The practice of genital cutting is a significant rite of passage for girls in the regions where it is observed. Girls must be cut to be accepted as responsible adult members of their communities and suitable marriage partners. The procedure is thought to make girls beautiful and clean and to enhance male sexual pleasure, increasing marital stability. Since it typically reduces female sexual desire, it is believed to ensure girls’ virginity and prevent infidelity among adult women.
Celebrations often follow the procedure and girls are given gifts and public recognition of their new status. Parents who do not cut their daughters are seen as inexcusably neglectful. For practicing communities, genital cutting of girls is an important part of cultural and ethnic identity. Many Muslims believe that female circumcision is a religious duty stipulated in the Qur’an, though prominent Muslim scholars have strongly condemned female genital cutting. Other religions engage in female cutting in Africa as well, including Protestants, Catholics, Coptic Christians, and Ethiopian Jews.
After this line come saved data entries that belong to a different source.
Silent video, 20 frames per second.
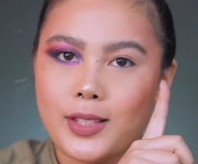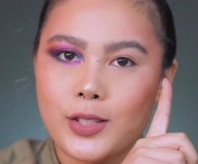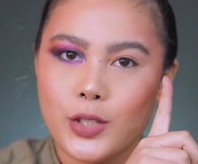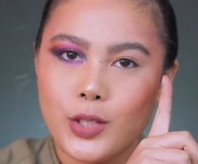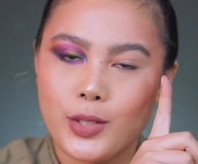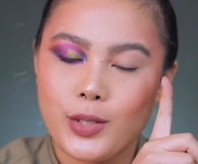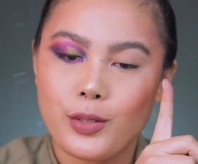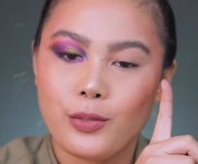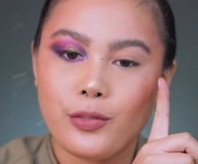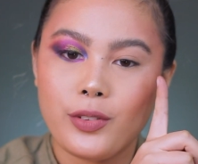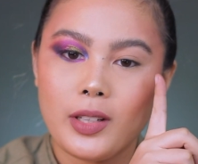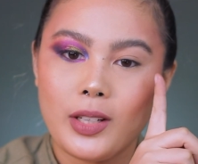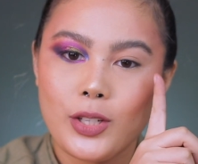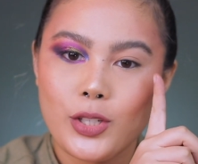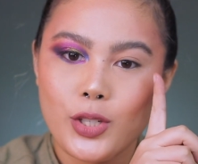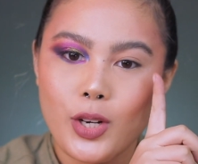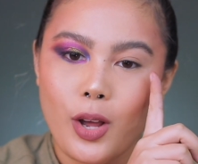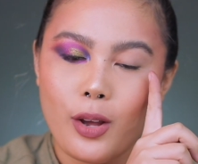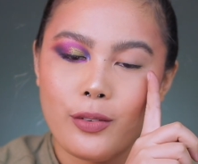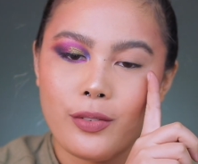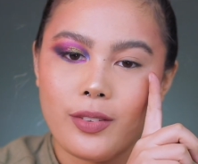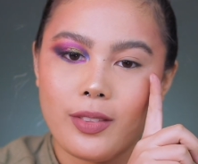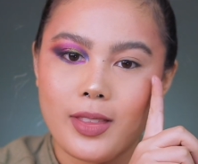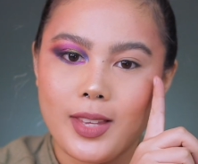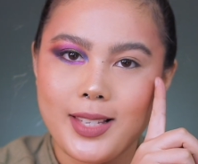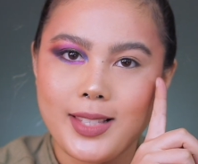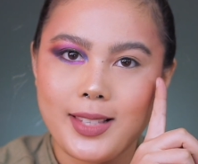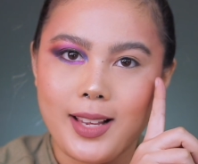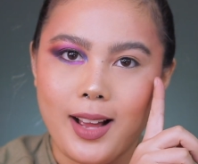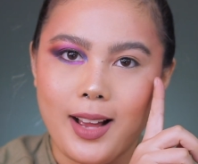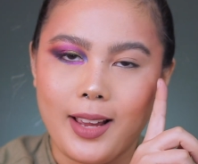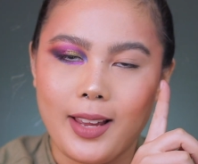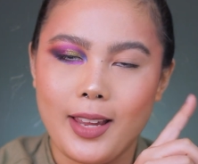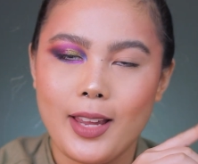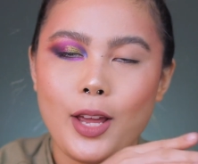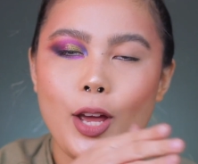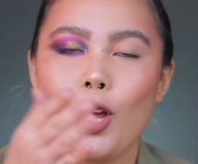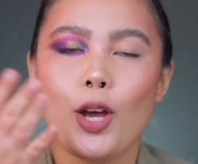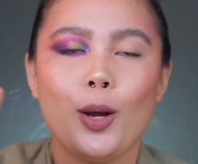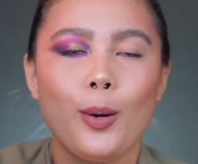is just finish off this
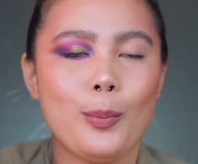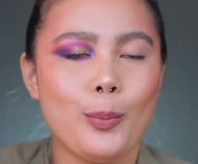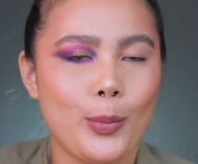eye,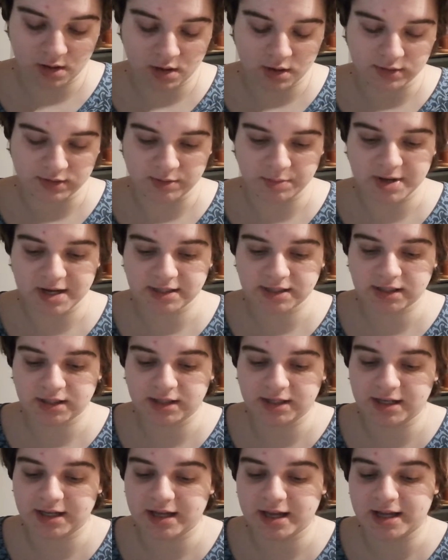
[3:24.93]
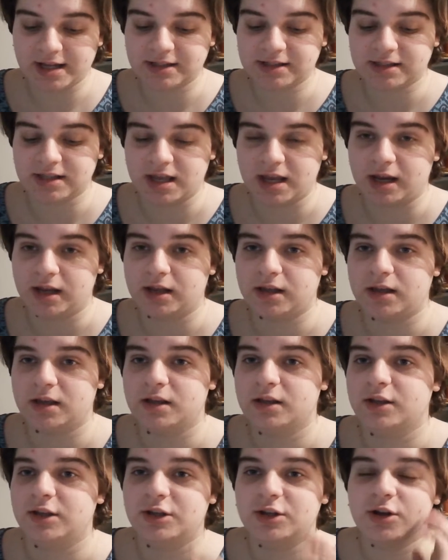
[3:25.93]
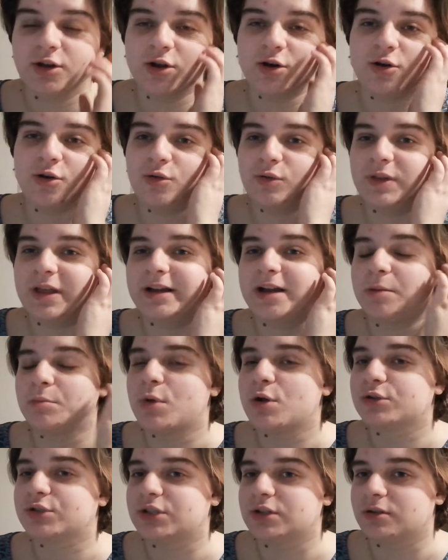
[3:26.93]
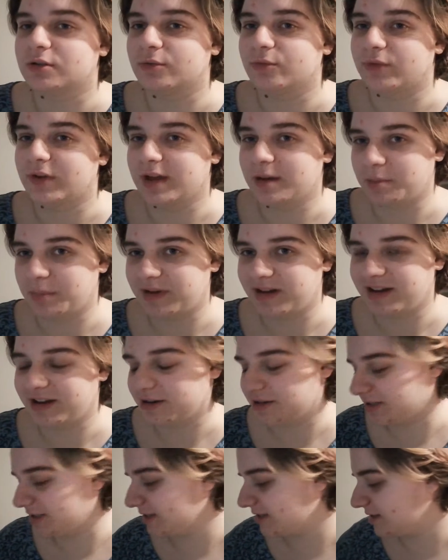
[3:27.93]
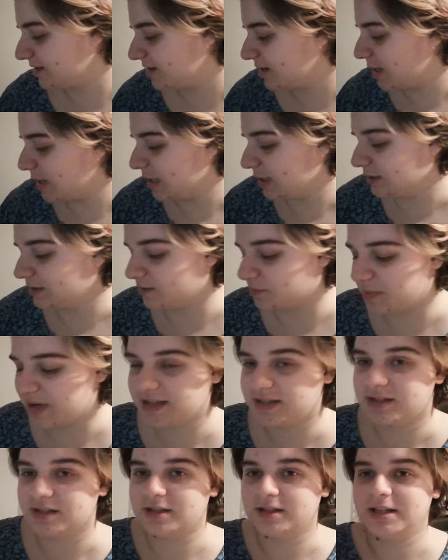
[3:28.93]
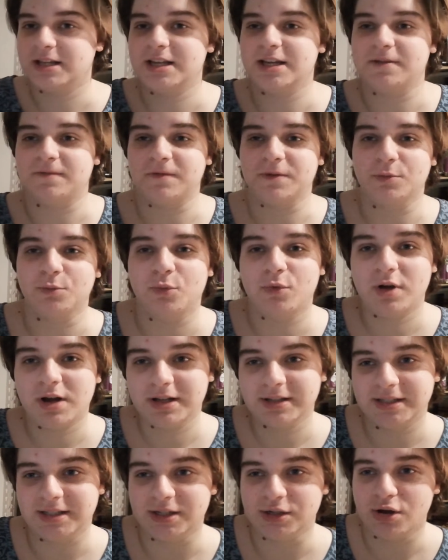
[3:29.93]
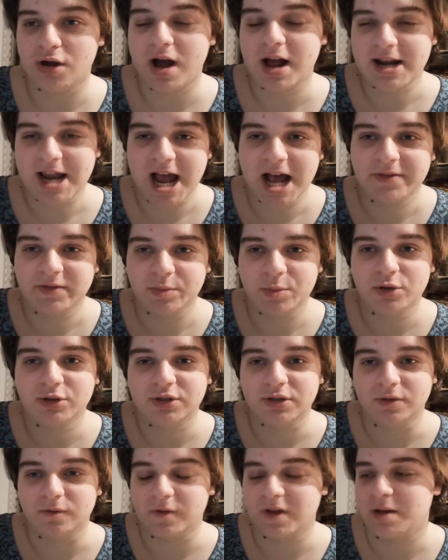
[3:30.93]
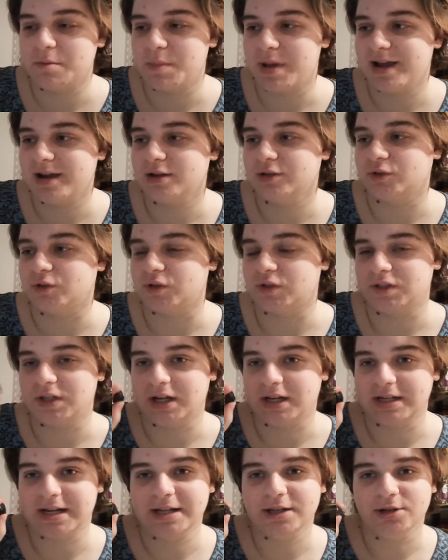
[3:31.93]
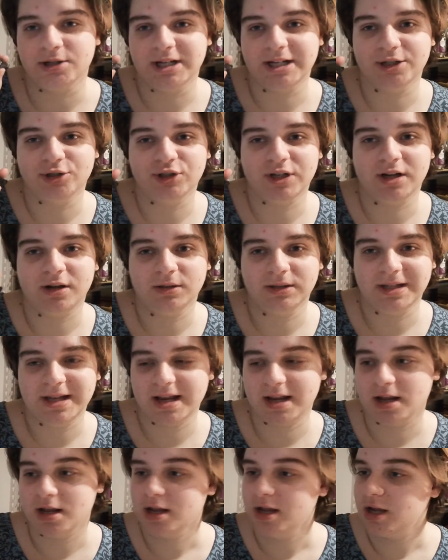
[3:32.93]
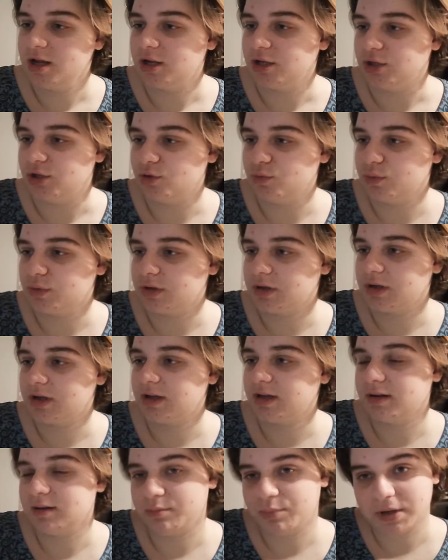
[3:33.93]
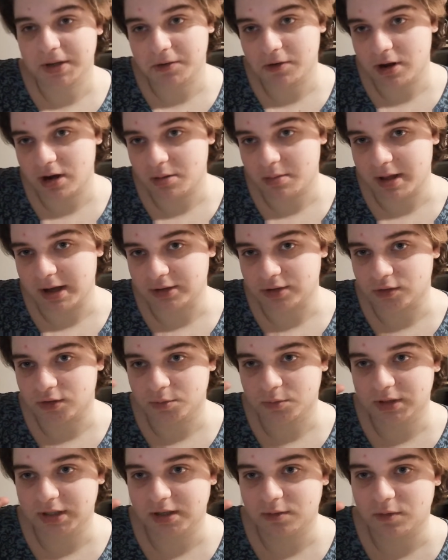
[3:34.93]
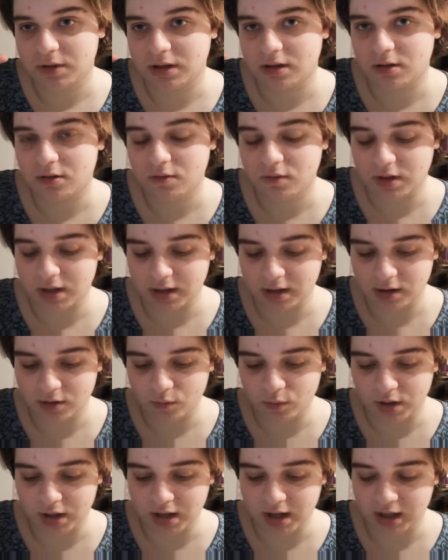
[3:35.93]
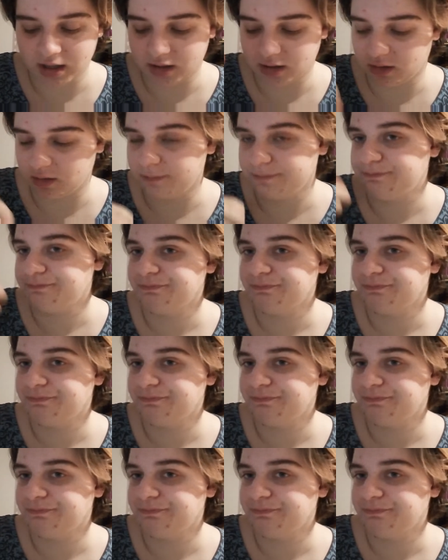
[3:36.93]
So basically, it's like, you know, like emotional vampires. So basically, if you want to not have emotional vampires just sucking out your energy all day, you would bring around a black tourmaline with you, and it would kind of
Female genital cutting occurs in several patterns, ranging from removal of part of the clitoris (Sunnah circumcision) to excision of all external genitalia leaving a small opening for the passage of urine and menstrual blood (infibulation or Pharaonic circumcision). The practice occurs most frequently in Egypt, Somalia, Djibouti, Sudan, Mali, and Guinea, where over 90 percent of all adult women have been circumcised. Other countries with genital cutting include Ethiopia, Eritrea, Sierra Leone, Gambia, Burkina Faso, and Nigeria. The practice has been carried to Europe and North America by African immigrants. The most common age for genital cutting is four to eight years old, though in some areas girls are cut at the marriageable age of fourteen to sixteen years old. Worldwide, as many as 140 million women or 5 percent of the world’s female population have been circumcised and an estimated three million additional girls are cut every year.
Reference:
- Gruenbaum, E. (2001) The Female Circumcision Controversy: An Anthropological Perspective.University of Pennsylvania Press, Philadelphia.